*SUPPLIED MATERIAL*:
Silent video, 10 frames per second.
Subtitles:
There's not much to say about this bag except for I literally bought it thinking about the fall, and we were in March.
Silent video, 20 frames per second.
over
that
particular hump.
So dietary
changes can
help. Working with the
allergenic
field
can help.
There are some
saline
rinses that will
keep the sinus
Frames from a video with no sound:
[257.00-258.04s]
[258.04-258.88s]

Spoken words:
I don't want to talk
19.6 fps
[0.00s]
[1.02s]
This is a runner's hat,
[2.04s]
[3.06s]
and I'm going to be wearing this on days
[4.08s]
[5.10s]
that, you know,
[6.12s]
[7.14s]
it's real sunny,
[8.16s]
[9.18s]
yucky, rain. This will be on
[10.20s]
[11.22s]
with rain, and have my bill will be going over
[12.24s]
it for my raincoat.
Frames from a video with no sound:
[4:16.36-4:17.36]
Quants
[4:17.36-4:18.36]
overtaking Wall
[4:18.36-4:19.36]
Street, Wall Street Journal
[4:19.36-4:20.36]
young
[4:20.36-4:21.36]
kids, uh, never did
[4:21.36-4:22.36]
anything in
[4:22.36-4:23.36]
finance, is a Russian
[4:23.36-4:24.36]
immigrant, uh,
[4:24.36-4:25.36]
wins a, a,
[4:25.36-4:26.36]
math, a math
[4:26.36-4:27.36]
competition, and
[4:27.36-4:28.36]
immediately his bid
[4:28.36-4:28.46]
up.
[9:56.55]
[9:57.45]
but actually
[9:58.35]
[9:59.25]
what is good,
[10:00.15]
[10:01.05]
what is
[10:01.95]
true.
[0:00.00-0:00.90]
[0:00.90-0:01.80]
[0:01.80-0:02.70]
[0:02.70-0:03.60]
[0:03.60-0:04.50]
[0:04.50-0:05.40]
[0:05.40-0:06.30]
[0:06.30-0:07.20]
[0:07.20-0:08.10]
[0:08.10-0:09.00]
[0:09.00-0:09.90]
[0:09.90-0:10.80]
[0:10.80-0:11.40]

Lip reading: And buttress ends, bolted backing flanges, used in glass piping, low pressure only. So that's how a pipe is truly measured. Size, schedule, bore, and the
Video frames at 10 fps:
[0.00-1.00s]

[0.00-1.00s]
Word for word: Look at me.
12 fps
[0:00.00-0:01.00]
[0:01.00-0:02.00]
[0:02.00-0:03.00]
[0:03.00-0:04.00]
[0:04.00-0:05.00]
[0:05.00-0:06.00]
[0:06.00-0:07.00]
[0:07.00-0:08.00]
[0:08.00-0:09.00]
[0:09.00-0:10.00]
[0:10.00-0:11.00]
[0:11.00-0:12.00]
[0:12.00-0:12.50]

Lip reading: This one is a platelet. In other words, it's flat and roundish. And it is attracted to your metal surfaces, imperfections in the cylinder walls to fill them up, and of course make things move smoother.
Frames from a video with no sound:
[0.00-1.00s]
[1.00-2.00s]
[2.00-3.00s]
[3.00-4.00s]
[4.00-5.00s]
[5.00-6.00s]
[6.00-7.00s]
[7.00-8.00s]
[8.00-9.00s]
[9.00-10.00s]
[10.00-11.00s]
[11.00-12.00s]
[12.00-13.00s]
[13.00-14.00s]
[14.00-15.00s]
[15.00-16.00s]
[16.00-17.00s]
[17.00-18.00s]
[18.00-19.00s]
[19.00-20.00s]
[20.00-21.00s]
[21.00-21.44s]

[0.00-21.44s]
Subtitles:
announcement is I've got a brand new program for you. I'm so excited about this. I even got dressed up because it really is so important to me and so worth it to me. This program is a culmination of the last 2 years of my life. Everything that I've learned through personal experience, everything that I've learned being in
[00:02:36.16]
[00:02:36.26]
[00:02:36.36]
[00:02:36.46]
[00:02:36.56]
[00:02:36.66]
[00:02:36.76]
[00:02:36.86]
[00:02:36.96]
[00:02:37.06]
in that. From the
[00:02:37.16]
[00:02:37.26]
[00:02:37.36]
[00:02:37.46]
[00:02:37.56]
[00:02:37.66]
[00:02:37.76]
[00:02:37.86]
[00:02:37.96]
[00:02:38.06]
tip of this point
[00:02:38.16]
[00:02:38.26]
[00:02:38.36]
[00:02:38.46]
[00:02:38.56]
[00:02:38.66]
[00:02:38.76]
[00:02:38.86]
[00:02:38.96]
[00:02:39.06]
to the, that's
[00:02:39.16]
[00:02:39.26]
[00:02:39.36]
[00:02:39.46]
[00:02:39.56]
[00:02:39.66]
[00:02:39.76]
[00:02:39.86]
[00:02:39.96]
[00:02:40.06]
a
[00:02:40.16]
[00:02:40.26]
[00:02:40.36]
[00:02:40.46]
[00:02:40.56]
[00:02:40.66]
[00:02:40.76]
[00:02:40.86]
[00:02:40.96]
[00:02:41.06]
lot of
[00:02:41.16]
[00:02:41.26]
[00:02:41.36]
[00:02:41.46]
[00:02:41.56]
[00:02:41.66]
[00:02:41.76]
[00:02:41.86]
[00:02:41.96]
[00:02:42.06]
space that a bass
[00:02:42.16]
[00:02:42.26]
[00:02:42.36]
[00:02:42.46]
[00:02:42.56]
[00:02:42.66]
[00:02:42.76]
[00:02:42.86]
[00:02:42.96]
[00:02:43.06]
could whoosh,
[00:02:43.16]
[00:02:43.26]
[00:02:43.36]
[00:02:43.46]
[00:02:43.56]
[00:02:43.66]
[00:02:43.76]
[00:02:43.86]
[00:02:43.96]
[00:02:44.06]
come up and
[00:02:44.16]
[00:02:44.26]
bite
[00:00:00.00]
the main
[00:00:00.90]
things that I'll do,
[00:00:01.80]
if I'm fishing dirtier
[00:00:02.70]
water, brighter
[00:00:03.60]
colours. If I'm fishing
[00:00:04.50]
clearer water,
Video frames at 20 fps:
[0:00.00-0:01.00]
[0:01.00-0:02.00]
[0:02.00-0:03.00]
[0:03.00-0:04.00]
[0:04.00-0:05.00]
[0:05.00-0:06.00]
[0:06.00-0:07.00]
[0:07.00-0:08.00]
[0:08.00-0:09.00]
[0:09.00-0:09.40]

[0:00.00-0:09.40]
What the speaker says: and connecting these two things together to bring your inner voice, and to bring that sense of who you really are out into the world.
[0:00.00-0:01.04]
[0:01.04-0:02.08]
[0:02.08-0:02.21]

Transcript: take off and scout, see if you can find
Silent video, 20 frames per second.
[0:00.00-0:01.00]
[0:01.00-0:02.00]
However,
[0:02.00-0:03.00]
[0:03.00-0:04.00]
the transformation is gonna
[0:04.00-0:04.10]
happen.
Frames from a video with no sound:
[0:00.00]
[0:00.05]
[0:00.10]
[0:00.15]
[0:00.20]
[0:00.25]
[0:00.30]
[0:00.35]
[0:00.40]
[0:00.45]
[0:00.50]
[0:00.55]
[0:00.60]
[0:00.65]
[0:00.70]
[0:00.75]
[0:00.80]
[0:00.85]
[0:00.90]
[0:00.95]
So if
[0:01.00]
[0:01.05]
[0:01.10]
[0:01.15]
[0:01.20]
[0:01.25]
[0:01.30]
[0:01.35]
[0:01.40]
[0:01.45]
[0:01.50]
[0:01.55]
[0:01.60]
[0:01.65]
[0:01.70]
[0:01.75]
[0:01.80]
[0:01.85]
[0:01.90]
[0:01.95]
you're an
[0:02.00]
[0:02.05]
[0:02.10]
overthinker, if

*WHAT IS EXPECTED*:
Return every line of the material word for word.

*RESPONSE TO THIS TASK*:
Silent video, 10 frames per second.
Subtitles:
There's not much to say about this bag except for I literally bought it thinking about the fall, and we were in March.
Silent video, 20 frames per second.
over
that
particular hump.
So dietary
changes can
help. Working with the
allergenic
field
can help.
There are some
saline
rinses that will
keep the sinus
Frames from a video with no sound:
[257.00-258.04s]
[258.04-258.88s]

Spoken words:
I don't want to talk
19.6 fps
[0.00s]
[1.02s]
This is a runner's hat,
[2.04s]
[3.06s]
and I'm going to be wearing this on days
[4.08s]
[5.10s]
that, you know,
[6.12s]
[7.14s]
it's real sunny,
[8.16s]
[9.18s]
yucky, rain. This will be on
[10.20s]
[11.22s]
with rain, and have my bill will be going over
[12.24s]
it for my raincoat.
Frames from a video with no sound:
[4:16.36-4:17.36]
Quants
[4:17.36-4:18.36]
overtaking Wall
[4:18.36-4:19.36]
Street, Wall Street Journal
[4:19.36-4:20.36]
young
[4:20.36-4:21.36]
kids, uh, never did
[4:21.36-4:22.36]
anything in
[4:22.36-4:23.36]
finance, is a Russian
[4:23.36-4:24.36]
immigrant, uh,
[4:24.36-4:25.36]
wins a, a,
[4:25.36-4:26.36]
math, a math
[4:26.36-4:27.36]
competition, and
[4:27.36-4:28.36]
immediately his bid
[4:28.36-4:28.46]
up.
[9:56.55]
[9:57.45]
but actually
[9:58.35]
[9:59.25]
what is good,
[10:00.15]
[10:01.05]
what is
[10:01.95]
true.
[0:00.00-0:00.90]
[0:00.90-0:01.80]
[0:01.80-0:02.70]
[0:02.70-0:03.60]
[0:03.60-0:04.50]
[0:04.50-0:05.40]
[0:05.40-0:06.30]
[0:06.30-0:07.20]
[0:07.20-0:08.10]
[0:08.10-0:09.00]
[0:09.00-0:09.90]
[0:09.90-0:10.80]
[0:10.80-0:11.40]

Lip reading: And buttress ends, bolted backing flanges, used in glass piping, low pressure only. So that's how a pipe is truly measured. Size, schedule, bore, and the
Video frames at 10 fps:
[0.00-1.00s]

[0.00-1.00s]
Word for word: Look at me.
12 fps
[0:00.00-0:01.00]
[0:01.00-0:02.00]
[0:02.00-0:03.00]
[0:03.00-0:04.00]
[0:04.00-0:05.00]
[0:05.00-0:06.00]
[0:06.00-0:07.00]
[0:07.00-0:08.00]
[0:08.00-0:09.00]
[0:09.00-0:10.00]
[0:10.00-0:11.00]
[0:11.00-0:12.00]
[0:12.00-0:12.50]

Lip reading: This one is a platelet. In other words, it's flat and roundish. And it is attracted to your metal surfaces, imperfections in the cylinder walls to fill them up, and of course make things move smoother.
Frames from a video with no sound:
[0.00-1.00s]
[1.00-2.00s]
[2.00-3.00s]
[3.00-4.00s]
[4.00-5.00s]
[5.00-6.00s]
[6.00-7.00s]
[7.00-8.00s]
[8.00-9.00s]
[9.00-10.00s]
[10.00-11.00s]
[11.00-12.00s]
[12.00-13.00s]
[13.00-14.00s]
[14.00-15.00s]
[15.00-16.00s]
[16.00-17.00s]
[17.00-18.00s]
[18.00-19.00s]
[19.00-20.00s]
[20.00-21.00s]
[21.00-21.44s]

[0.00-21.44s]
Subtitles:
announcement is I've got a brand new program for you. I'm so excited about this. I even got dressed up because it really is so important to me and so worth it to me. This program is a culmination of the last 2 years of my life. Everything that I've learned through personal experience, everything that I've learned being in
[00:02:36.16]
[00:02:36.26]
[00:02:36.36]
[00:02:36.46]
[00:02:36.56]
[00:02:36.66]
[00:02:36.76]
[00:02:36.86]
[00:02:36.96]
[00:02:37.06]
in that. From the
[00:02:37.16]
[00:02:37.26]
[00:02:37.36]
[00:02:37.46]
[00:02:37.56]
[00:02:37.66]
[00:02:37.76]
[00:02:37.86]
[00:02:37.96]
[00:02:38.06]
tip of this point
[00:02:38.16]
[00:02:38.26]
[00:02:38.36]
[00:02:38.46]
[00:02:38.56]
[00:02:38.66]
[00:02:38.76]
[00:02:38.86]
[00:02:38.96]
[00:02:39.06]
to the, that's
[00:02:39.16]
[00:02:39.26]
[00:02:39.36]
[00:02:39.46]
[00:02:39.56]
[00:02:39.66]
[00:02:39.76]
[00:02:39.86]
[00:02:39.96]
[00:02:40.06]
a
[00:02:40.16]
[00:02:40.26]
[00:02:40.36]
[00:02:40.46]
[00:02:40.56]
[00:02:40.66]
[00:02:40.76]
[00:02:40.86]
[00:02:40.96]
[00:02:41.06]
lot of
[00:02:41.16]
[00:02:41.26]
[00:02:41.36]
[00:02:41.46]
[00:02:41.56]
[00:02:41.66]
[00:02:41.76]
[00:02:41.86]
[00:02:41.96]
[00:02:42.06]
space that a bass
[00:02:42.16]
[00:02:42.26]
[00:02:42.36]
[00:02:42.46]
[00:02:42.56]
[00:02:42.66]
[00:02:42.76]
[00:02:42.86]
[00:02:42.96]
[00:02:43.06]
could whoosh,
[00:02:43.16]
[00:02:43.26]
[00:02:43.36]
[00:02:43.46]
[00:02:43.56]
[00:02:43.66]
[00:02:43.76]
[00:02:43.86]
[00:02:43.96]
[00:02:44.06]
come up and
[00:02:44.16]
[00:02:44.26]
bite
[00:00:00.00]
the main
[00:00:00.90]
things that I'll do,
[00:00:01.80]
if I'm fishing dirtier
[00:00:02.70]
water, brighter
[00:00:03.60]
colours. If I'm fishing
[00:00:04.50]
clearer water,
Video frames at 20 fps:
[0:00.00-0:01.00]
[0:01.00-0:02.00]
[0:02.00-0:03.00]
[0:03.00-0:04.00]
[0:04.00-0:05.00]
[0:05.00-0:06.00]
[0:06.00-0:07.00]
[0:07.00-0:08.00]
[0:08.00-0:09.00]
[0:09.00-0:09.40]

[0:00.00-0:09.40]
What the speaker says: and connecting these two things together to bring your inner voice, and to bring that sense of who you really are out into the world.
[0:00.00-0:01.04]
[0:01.04-0:02.08]
[0:02.08-0:02.21]

Transcript: take off and scout, see if you can find
Silent video, 20 frames per second.
[0:00.00-0:01.00]
[0:01.00-0:02.00]
However,
[0:02.00-0:03.00]
[0:03.00-0:04.00]
the transformation is gonna
[0:04.00-0:04.10]
happen.
Frames from a video with no sound:
[0:00.00]
[0:00.05]
[0:00.10]
[0:00.15]
[0:00.20]
[0:00.25]
[0:00.30]
[0:00.35]
[0:00.40]
[0:00.45]
[0:00.50]
[0:00.55]
[0:00.60]
[0:00.65]
[0:00.70]
[0:00.75]
[0:00.80]
[0:00.85]
[0:00.90]
[0:00.95]
So if
[0:01.00]
[0:01.05]
[0:01.10]
[0:01.15]
[0:01.20]
[0:01.25]
[0:01.30]
[0:01.35]
[0:01.40]
[0:01.45]
[0:01.50]
[0:01.55]
[0:01.60]
[0:01.65]
[0:01.70]
[0:01.75]
[0:01.80]
[0:01.85]
[0:01.90]
[0:01.95]
you're an
[0:02.00]
[0:02.05]
[0:02.10]
overthinker, if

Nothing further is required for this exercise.